▶ [Action item]: Whatever pictures the entries hold, omit them, and output exactly the lines from the one containing "[23:06.55-23:07.55]" through the final line.

▶ [Extracted data]:
Content starts
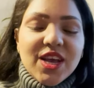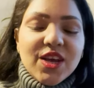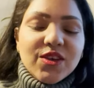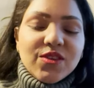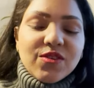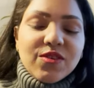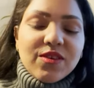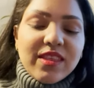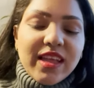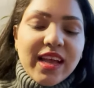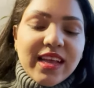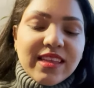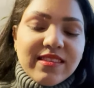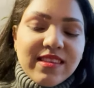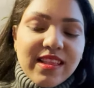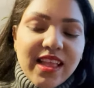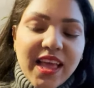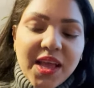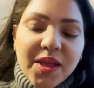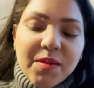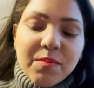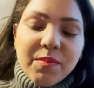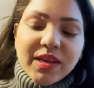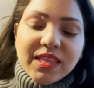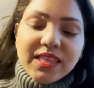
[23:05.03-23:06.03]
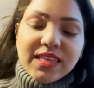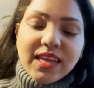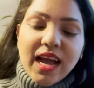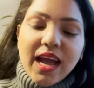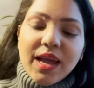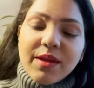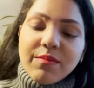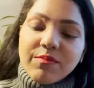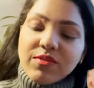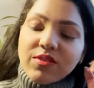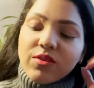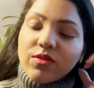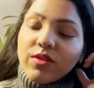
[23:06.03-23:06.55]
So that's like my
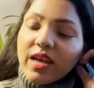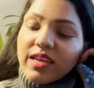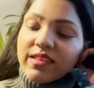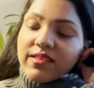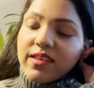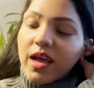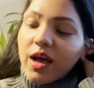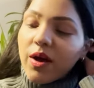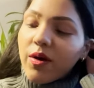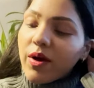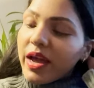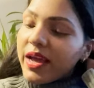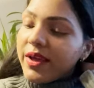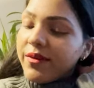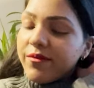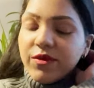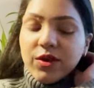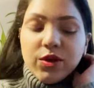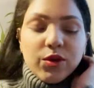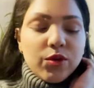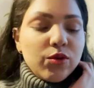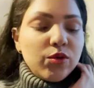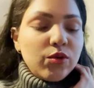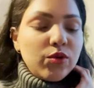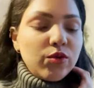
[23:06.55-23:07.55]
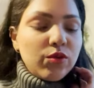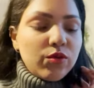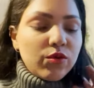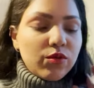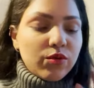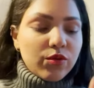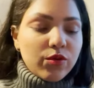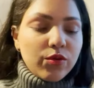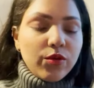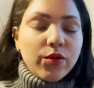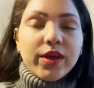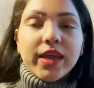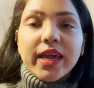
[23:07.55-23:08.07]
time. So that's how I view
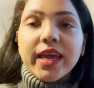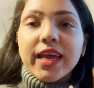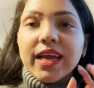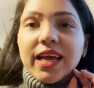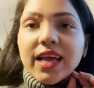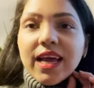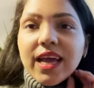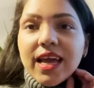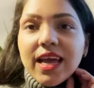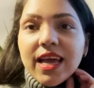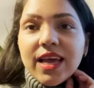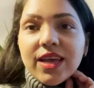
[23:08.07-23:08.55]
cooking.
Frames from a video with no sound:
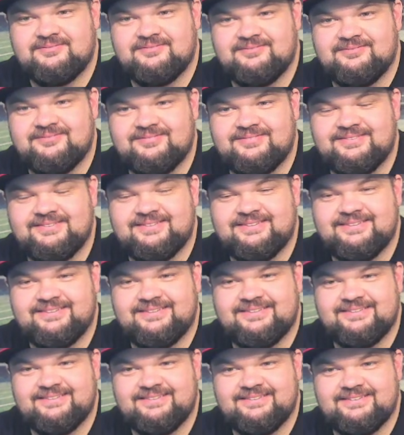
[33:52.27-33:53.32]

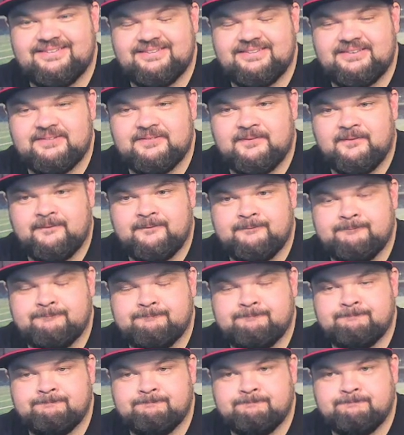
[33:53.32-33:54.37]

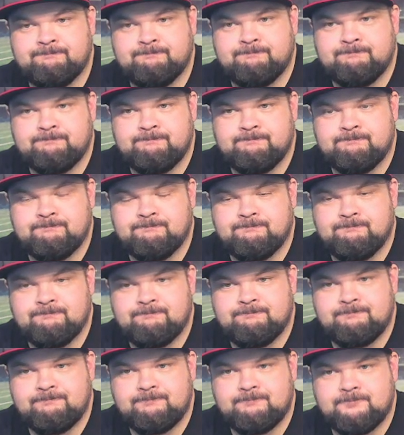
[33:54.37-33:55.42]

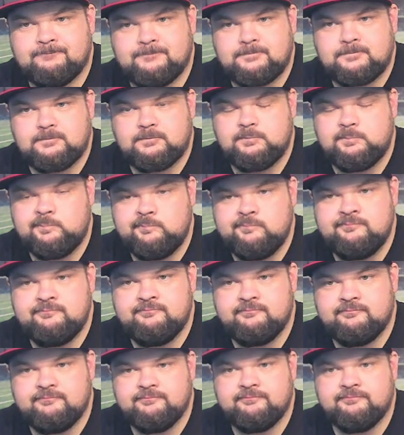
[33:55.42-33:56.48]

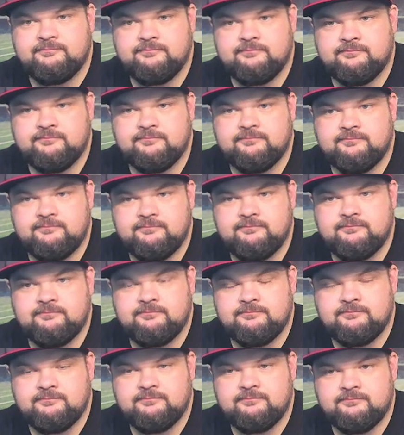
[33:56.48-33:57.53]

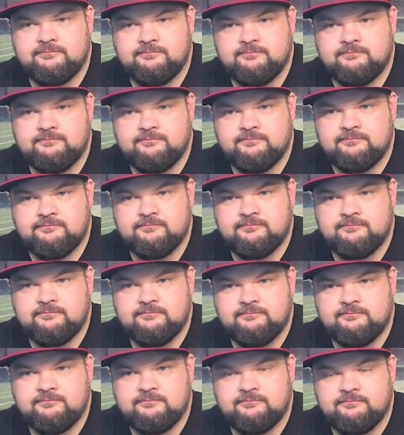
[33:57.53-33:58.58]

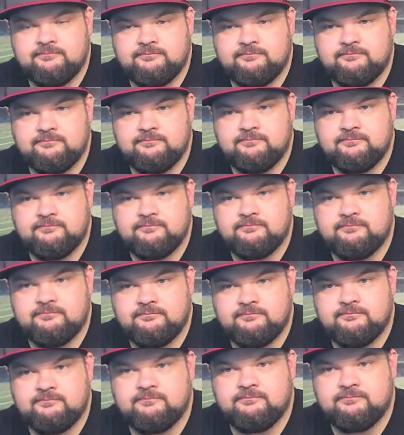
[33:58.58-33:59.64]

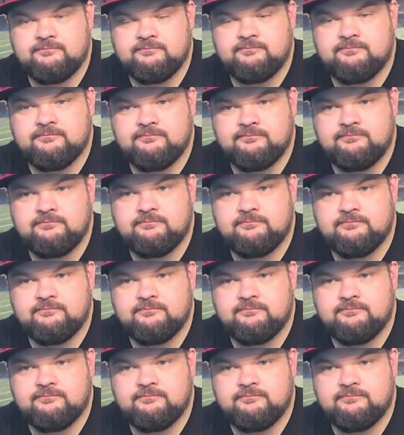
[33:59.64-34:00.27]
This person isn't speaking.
Content ends
▶ [Task response]:
[23:06.55-23:07.55]
[23:07.55-23:08.07]
time. So that's how I view
[23:08.07-23:08.55]
cooking.
Frames from a video with no sound:
[33:52.27-33:53.32]

[33:53.32-33:54.37]

[33:54.37-33:55.42]

[33:55.42-33:56.48]

[33:56.48-33:57.53]

[33:57.53-33:58.58]

[33:58.58-33:59.64]

[33:59.64-34:00.27]
This person isn't speaking.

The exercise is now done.